彼の場合、そういった周到な準備抜きで演技に入ることはあり得ないので、新しい役を引き受けることはすなわち、心身の激しい消耗を意味した。その不安について次のように語っている。「映画にとりかかる前はいつも決まって、あの困難な役作りの作業をまた一からやり直すことができるだろうか、と考えずにはいられません。どうして自分はイエスと答えてしまったのだろう、と首をひねることもしばしばです」
それでも彼は、何度も何度も新しい役に取り組んできた。2度目のアカデミー賞主演男優賞を獲得することになった『ギャング・オブ・ニューヨーク』(2002年)では、撮影期間に共演者のレオナルド・ディカプリオとあえて口をきかず(二人が演じる役柄は物語中で敵対関係にあるので)、『ジャック&ローズのバラード』(2005年)ではすすんで両腕にタトゥーを入れ、『ボクサー』(1997年)では18ヶ月におよぶトレーニングに励んだ。
そして撮影が終わるたび、彼は大きな虚脱感を感じないわけにはいかなかった。「撮影最終日というのはどこか妙に現実感を欠いています。いま体験しているこの出来事がそろそろ終わりつつあるという事実に、自分の心と体と魂がどうしても折り合いをつけられないのです。撮影も終盤にさしかかってくると、底深い虚無感を感じることになります。痛みの感覚は鮮烈で、何年も経ってようやく鎮まるような痛みさえあります」と、彼は英『テレグラフ』紙に語っている。
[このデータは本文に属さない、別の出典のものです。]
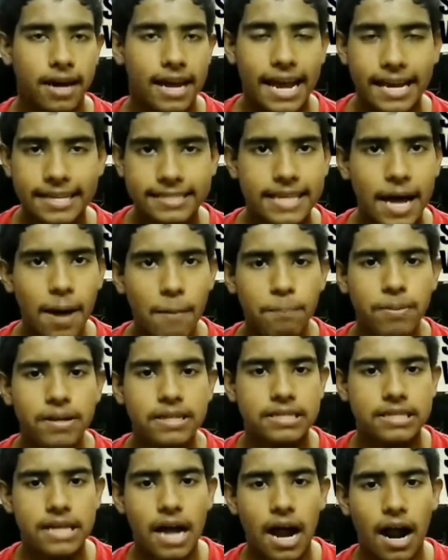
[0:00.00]
The
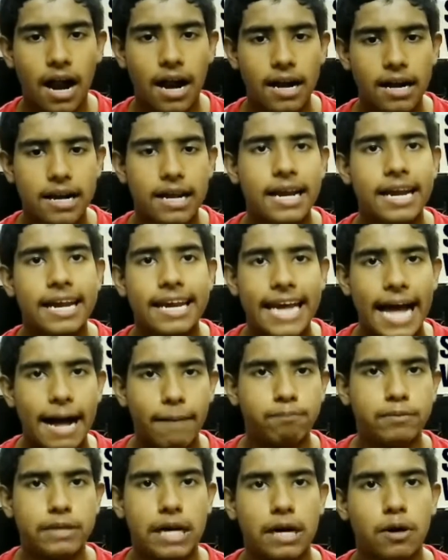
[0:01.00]
examples are
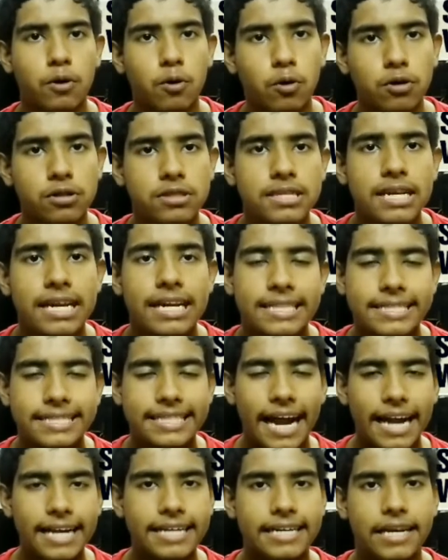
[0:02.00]
CAPTCHA codes
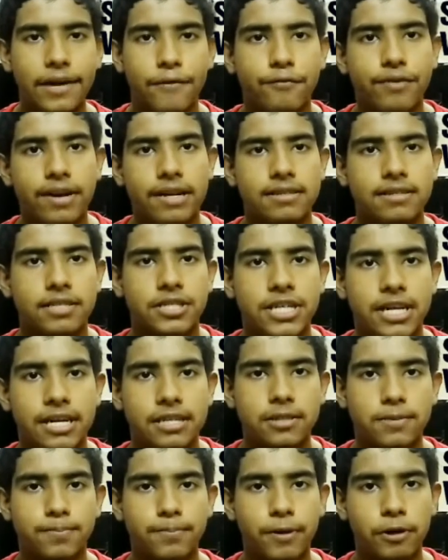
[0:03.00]
that
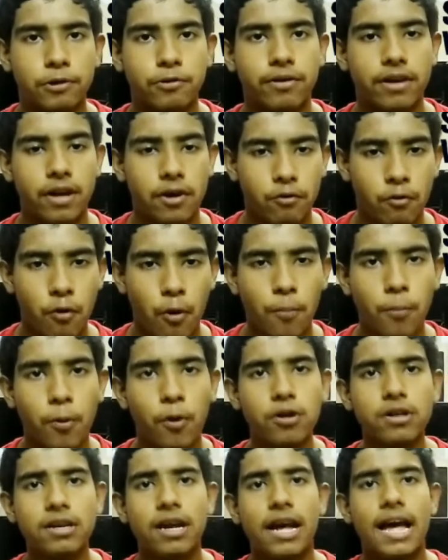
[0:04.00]
differentiates between a
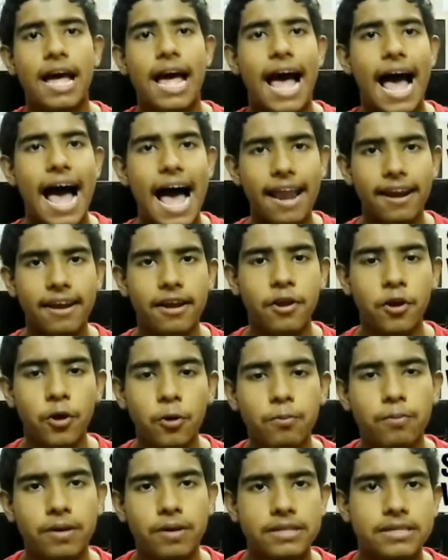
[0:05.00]
robot and a
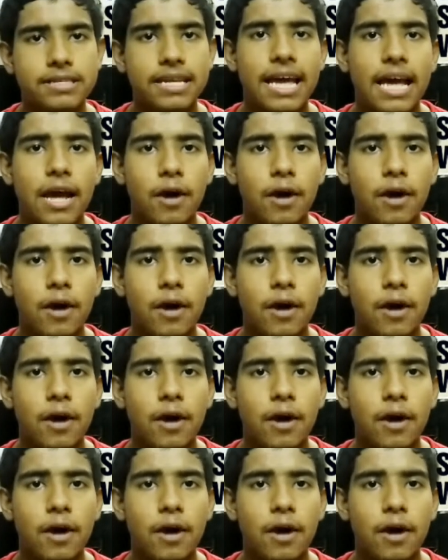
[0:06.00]
human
「撮影が終わったあとで自分が何をすればよいのかということも、はっきりとはわかりません。その後の生活を思い描くことが困難なのです。映画は仕上がり、もう自分とは関わりのない存在になった。その事実をまずは受け入れなければなりません」と、彼は同紙に続けて語っている。
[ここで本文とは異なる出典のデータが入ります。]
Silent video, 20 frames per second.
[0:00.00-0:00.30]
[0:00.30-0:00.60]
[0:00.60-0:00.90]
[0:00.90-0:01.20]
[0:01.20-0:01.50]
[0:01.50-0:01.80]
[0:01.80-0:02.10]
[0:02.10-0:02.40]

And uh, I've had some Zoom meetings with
『ボクサー』(1997年)の撮影終了後、デイ=ルイスはイタリア・フィレンツェで5年間を過ごし、靴職人の名匠ステファノ・ベーメルのもとで靴作りを学んだ。そのことについて『ローリング・ストーン』誌にこう語っている。「靴作りは私にとって、いわば毒抜きのようなものです。なぜならその手作業においては、出来上がっていく過程を自分の目で確かめることができ、最後には実物を手にとることができますから。もし失敗していたら、そのこともはっきりとわかります。そしてもういちどやり直すことができる。そこに議論の入り込む余地はありません。良いか、さもなければ悪い。どこまでもシンプルな世界なのです」
デイ=ルイスは現在居住しているアイルランドでの農場生活を気に入っているようだ。近所のパブで誰にも邪魔されることなくビールをすするのが、彼のささやかな楽しみだ。彼は一貫して無名の人にとどまろうとする。「私がやっているのは、自分を人生と仲直りさせることです」と、BBCに語っている。
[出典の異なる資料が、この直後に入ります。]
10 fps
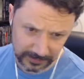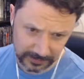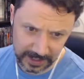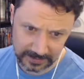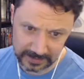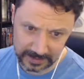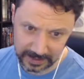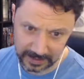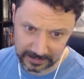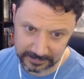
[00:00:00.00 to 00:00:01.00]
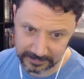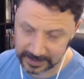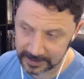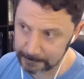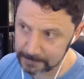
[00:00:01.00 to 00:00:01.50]
the idea of
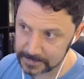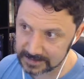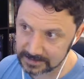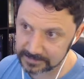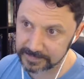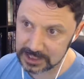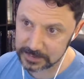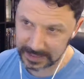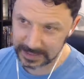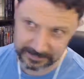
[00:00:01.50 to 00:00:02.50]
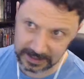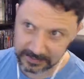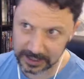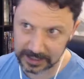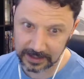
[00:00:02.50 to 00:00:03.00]
um, defense being effectively
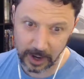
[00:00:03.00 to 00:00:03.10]
like an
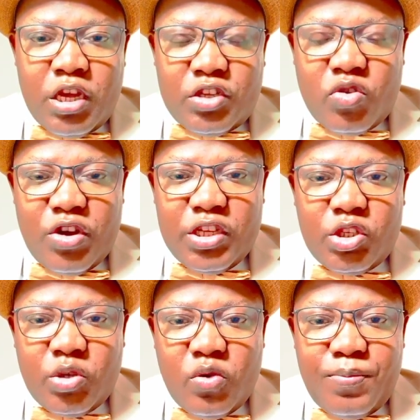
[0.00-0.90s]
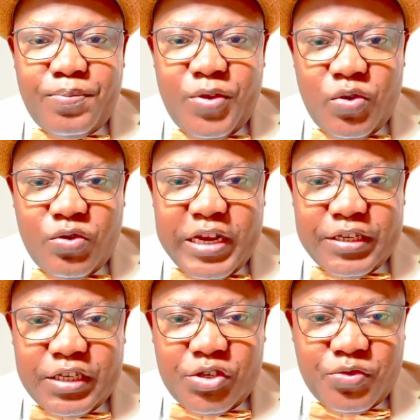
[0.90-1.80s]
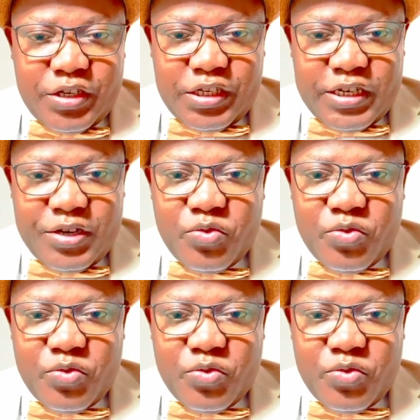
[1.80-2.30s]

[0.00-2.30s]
It's going to build a situation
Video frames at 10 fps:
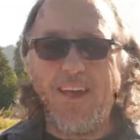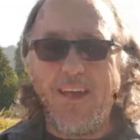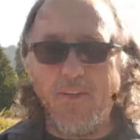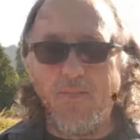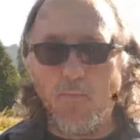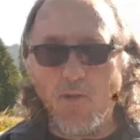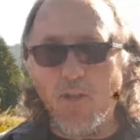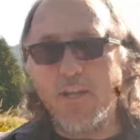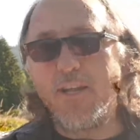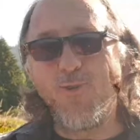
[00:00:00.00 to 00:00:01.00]
in the
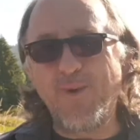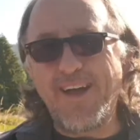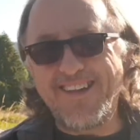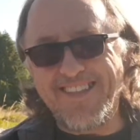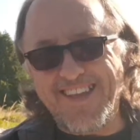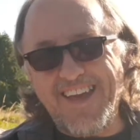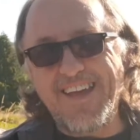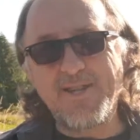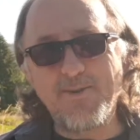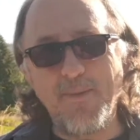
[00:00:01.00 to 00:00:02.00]
millennial reign, in the
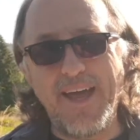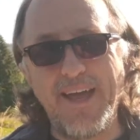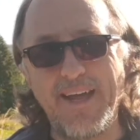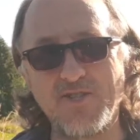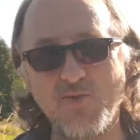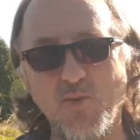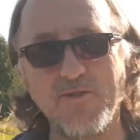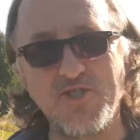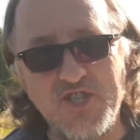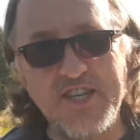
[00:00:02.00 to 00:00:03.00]
kingdom age, where
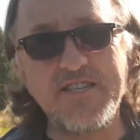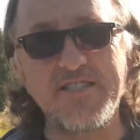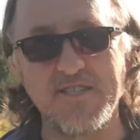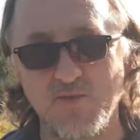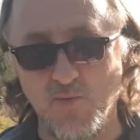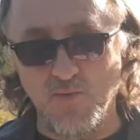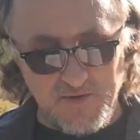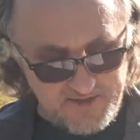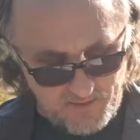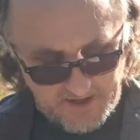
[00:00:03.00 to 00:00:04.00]
Jesus
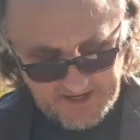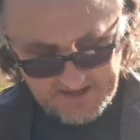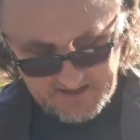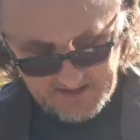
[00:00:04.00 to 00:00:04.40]
rules and reigns.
「仕事それ自体は純粋なよろこびにほかなりません。しかしさまざまな事情から、私にとって撮影がひどく厄介なものになることがあるのです。私の好みは、エネルギーを集中させて短期間ですばやく物事を進めることです。しかし、映画作りのシステムは往々にしてその逆を行きます」と、彼は『テレグラフ』紙に語っている。
ダニエル・デイ=ルイスはアイルランドの市民権を持っているが、出生地はロンドンであり、グリニッジで育った。母方の祖父マイケル・バルコンは著名な映画プロデユーサーで、母は女優(ジル・バルコン)、父のセシル・デイ=ルイスはイギリスの桂冠詩人という芸術一家である。
父は息子を公立学校に入学させたが、ダニエルはいかにも裕福な社会層の出身に見えて、級友たちから疎んじられた。しかしやがて、級友たちのしゃべり方や身のこなしを自然と身につけ、労働者階級の子供のように振る舞えるようになった。
その後彼は上流階級の子供が通う私立学校に転入することになったが、そこでも同じことが起きた。彼は級友を観察し、自分の言動に微調整を加えることで、周囲にすんなり溶けこんだのだ。本人も知らないうちに、すでに巧みな演技者になっていたといえるだろう。
彼は現在、ダブリンから車で一時間ほどのウィックローという海辺の町に住んでいる。町の近くには美しい草原が広がっている。ダニエル・デイ=ルイスはその地では演技をしない。ごく当たり前の市民として地元のスーパーマーケットで買い物をし、近所のバーでビールを飲むという生活を送っているのだ。